PREREQUISITE: FQDN. You need to have an FQDN for your cluster. I didn't, so I followed this option. To run that script you need jq and uuid
. These scripts are AWS specific.
export ID=`uuid`
aws route53 create-hosted-zone --name $CLUSTER_NAME --caller-reference $ID | jq .DelegationSet.NameServers
# if already there:
aws route53 list-hosted-zones | jq '.HostedZones[] | select(.Name=="CLUSTER NAME HERE.") | .Id'
aws route53 get-hosted-zone --id "COPY_FROM_ABOVE" | jq .DelegationSet.NameServer
Then use one of them to set a free NS record for the subdomain somewhere. You may need to wait some time for the NS record to propagate through global servers, and may need to stop/start your docker make sure its DNS cache is cleared.
You can continue the scripts as explained in setup-aws.sh
.
Then you can try some of the codes available here.

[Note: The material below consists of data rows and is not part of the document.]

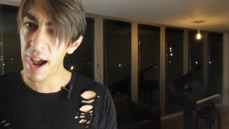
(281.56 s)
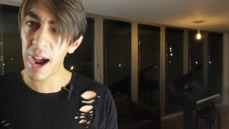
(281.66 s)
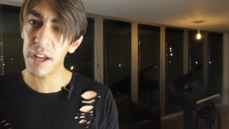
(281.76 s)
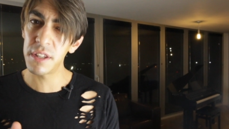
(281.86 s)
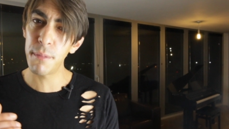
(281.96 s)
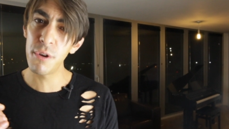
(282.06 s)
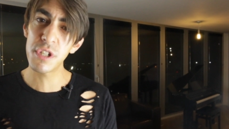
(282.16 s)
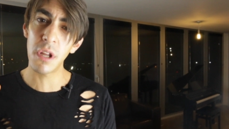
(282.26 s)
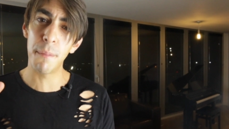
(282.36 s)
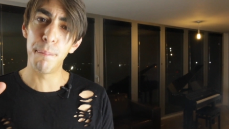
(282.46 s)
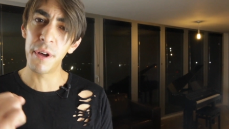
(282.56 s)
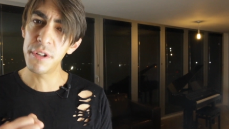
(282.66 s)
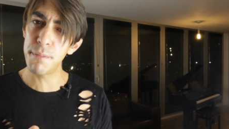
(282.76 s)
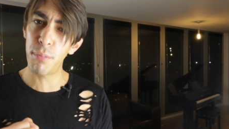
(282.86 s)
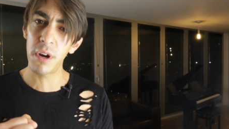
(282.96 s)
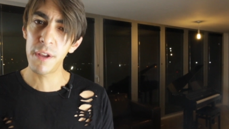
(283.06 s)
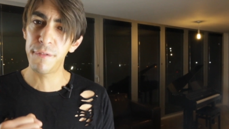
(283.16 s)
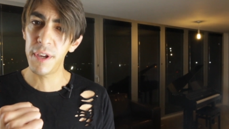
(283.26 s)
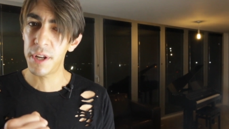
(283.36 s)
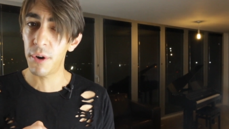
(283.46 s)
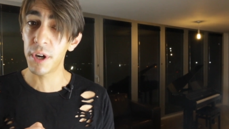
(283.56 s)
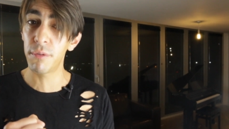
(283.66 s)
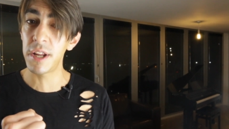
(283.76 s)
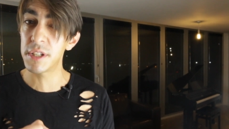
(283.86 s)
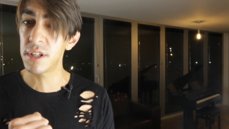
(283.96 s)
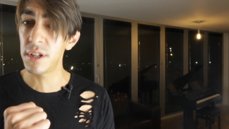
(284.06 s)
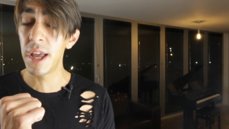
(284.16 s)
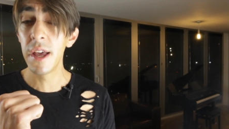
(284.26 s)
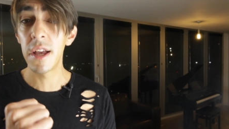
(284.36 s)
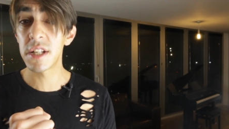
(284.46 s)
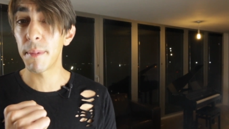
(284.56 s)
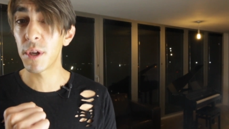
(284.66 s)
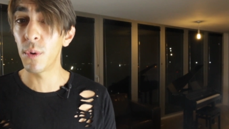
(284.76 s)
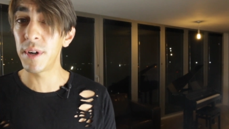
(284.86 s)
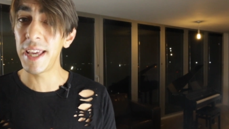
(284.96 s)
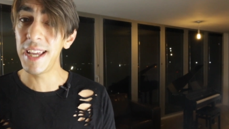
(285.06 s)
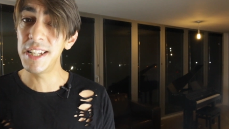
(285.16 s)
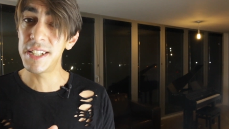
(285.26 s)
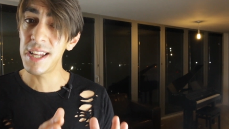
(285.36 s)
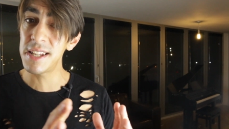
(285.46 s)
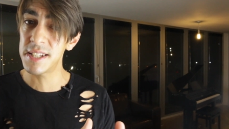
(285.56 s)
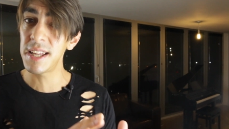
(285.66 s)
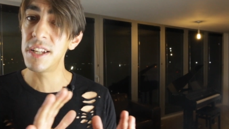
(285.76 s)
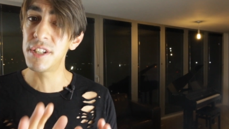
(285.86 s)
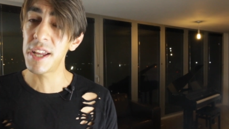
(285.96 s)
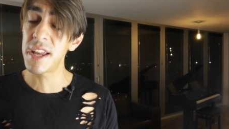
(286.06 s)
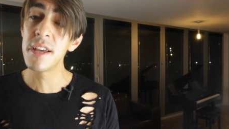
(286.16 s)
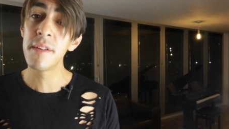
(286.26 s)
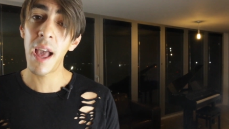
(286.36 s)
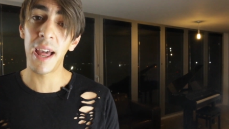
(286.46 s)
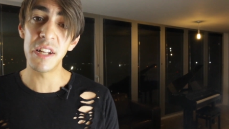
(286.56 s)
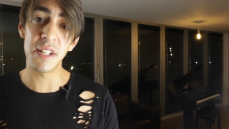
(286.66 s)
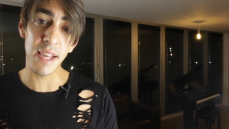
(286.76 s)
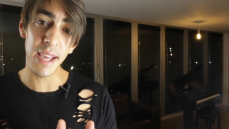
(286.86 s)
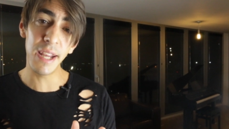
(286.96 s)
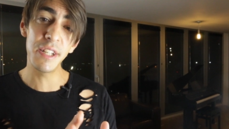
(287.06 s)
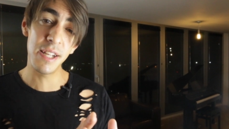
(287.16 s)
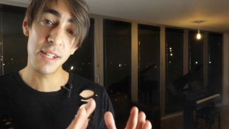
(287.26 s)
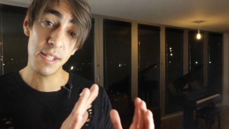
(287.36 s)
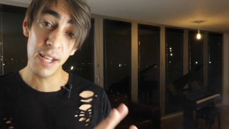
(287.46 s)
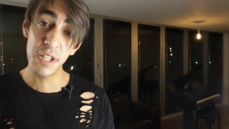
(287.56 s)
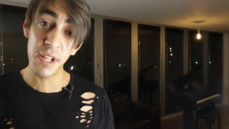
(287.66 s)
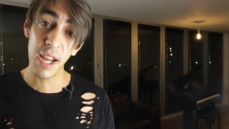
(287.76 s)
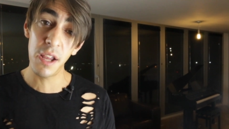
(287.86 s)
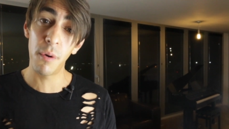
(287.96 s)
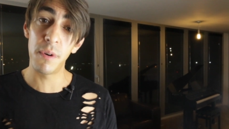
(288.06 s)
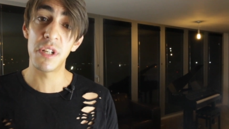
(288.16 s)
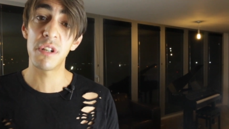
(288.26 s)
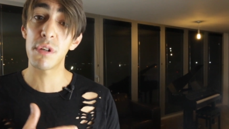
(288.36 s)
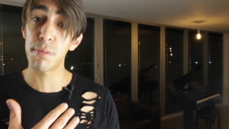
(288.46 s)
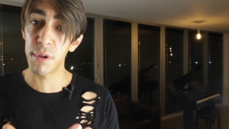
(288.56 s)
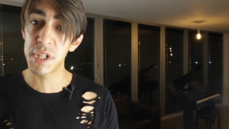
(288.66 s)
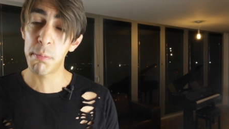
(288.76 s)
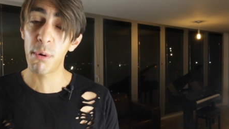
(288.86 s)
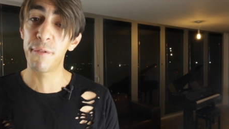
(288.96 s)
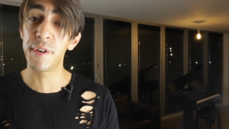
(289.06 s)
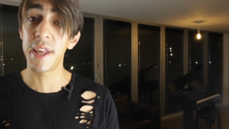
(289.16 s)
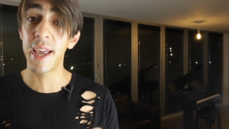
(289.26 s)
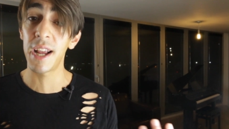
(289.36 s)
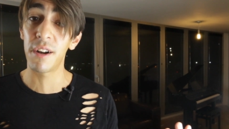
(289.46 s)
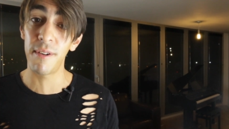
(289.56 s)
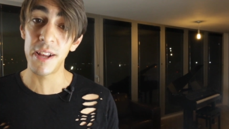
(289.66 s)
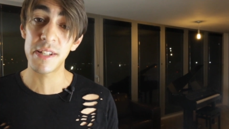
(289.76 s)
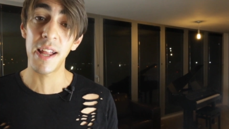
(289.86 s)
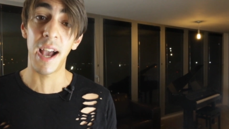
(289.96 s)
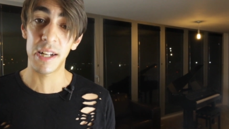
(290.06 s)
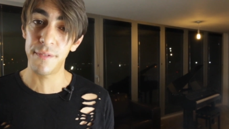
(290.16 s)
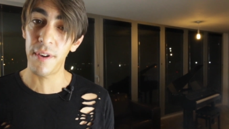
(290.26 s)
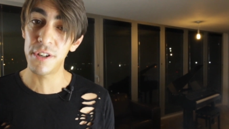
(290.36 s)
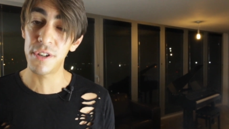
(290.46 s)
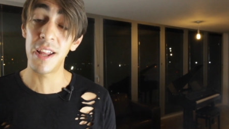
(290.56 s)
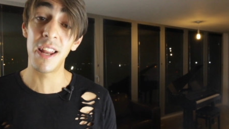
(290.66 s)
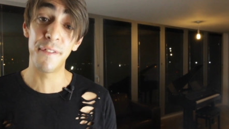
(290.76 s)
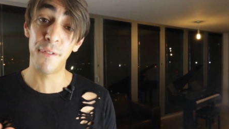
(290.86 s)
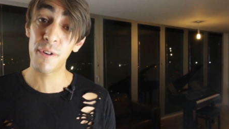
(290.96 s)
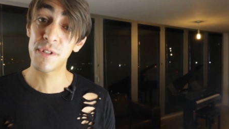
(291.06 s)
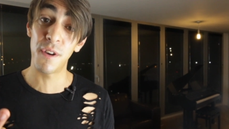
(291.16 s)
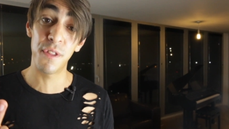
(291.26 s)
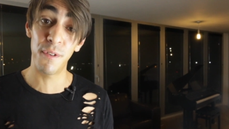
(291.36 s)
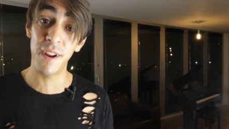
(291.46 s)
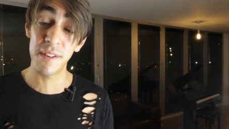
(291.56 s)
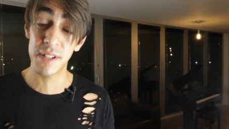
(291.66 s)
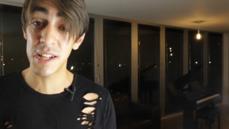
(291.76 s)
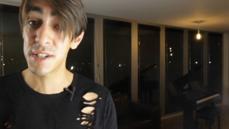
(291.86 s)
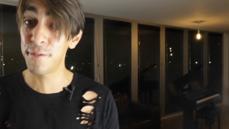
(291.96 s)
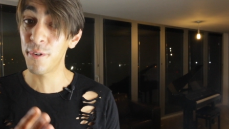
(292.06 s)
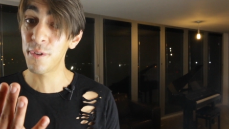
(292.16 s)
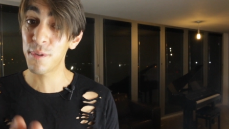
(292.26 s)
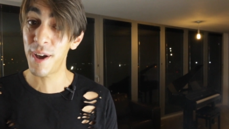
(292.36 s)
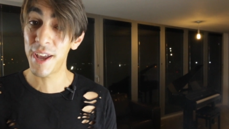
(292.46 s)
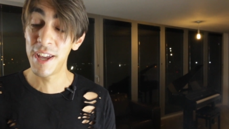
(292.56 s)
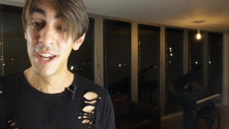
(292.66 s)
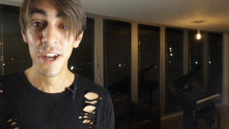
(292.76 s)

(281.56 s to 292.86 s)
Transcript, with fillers: And the most abundant polyphenol in green tea is something called EGCG, and it's the EGCG which is responsible for the increased activation in FOXO3. So that's the fourth way.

I started with a notebook which uses scikit-learn
on iris
data, then saves the model in pmml
, and pushes the model to the prediction-pmml
service. You can get the information about the server using
kubectl describe svc prediction-pmml
Here is the link to the notebook I tested. The notebook demonstrates an example of mutable model, in which you push your new model into the running server, and it replaces the model for you. There is another approach which takes model servers as immutable and with each change, it deploys new docker images, and then switches from the old ones to the new ones.
You can test the service using Apache JMeter
included in PipelineIO here. Simply run pipeline/loadtest.ml/apache-jmeter-3.0/bin/jmeter.sh
, then open a file such as pipeline/loadtest.ml/tests/RecommendationServiceStressTest-AWS-airbnb.jmx
. Now you need to change some settings such as the server, path, and the body data. An example body data can be:
{
"sepal length (cm)":5.1,
"sepal width (cm)":3.5,
"petal length (cm)":1.4,
"petal width (cm)":0.2
}
It will look similiar to this:
Before running the test, you can setup Hystrix
to monitor the traffic, and response times.
Get the IP of Hystrix
using:
kubectl describe svc hystrix
Then go to http://<hystrix ip>/hystrix-dashboard/
and add the address of your turbine
stream, which you can find using
kubectl describe svc turbine
Then you put http://<turbine ip>/turbine.stream
into the address and add the stream. Now if you click on "Monitor Streams" you should see models you've added.
You can also up-scale and down-scale the prediction-pmml
service in your weavescope
. Again, get the ip using:
kubectl describe svc weavescope
And go to http://<weavescope ip>
, and explore a bit there. The plus and minus buttons in this screenshot are Scale up and Scale down buttons.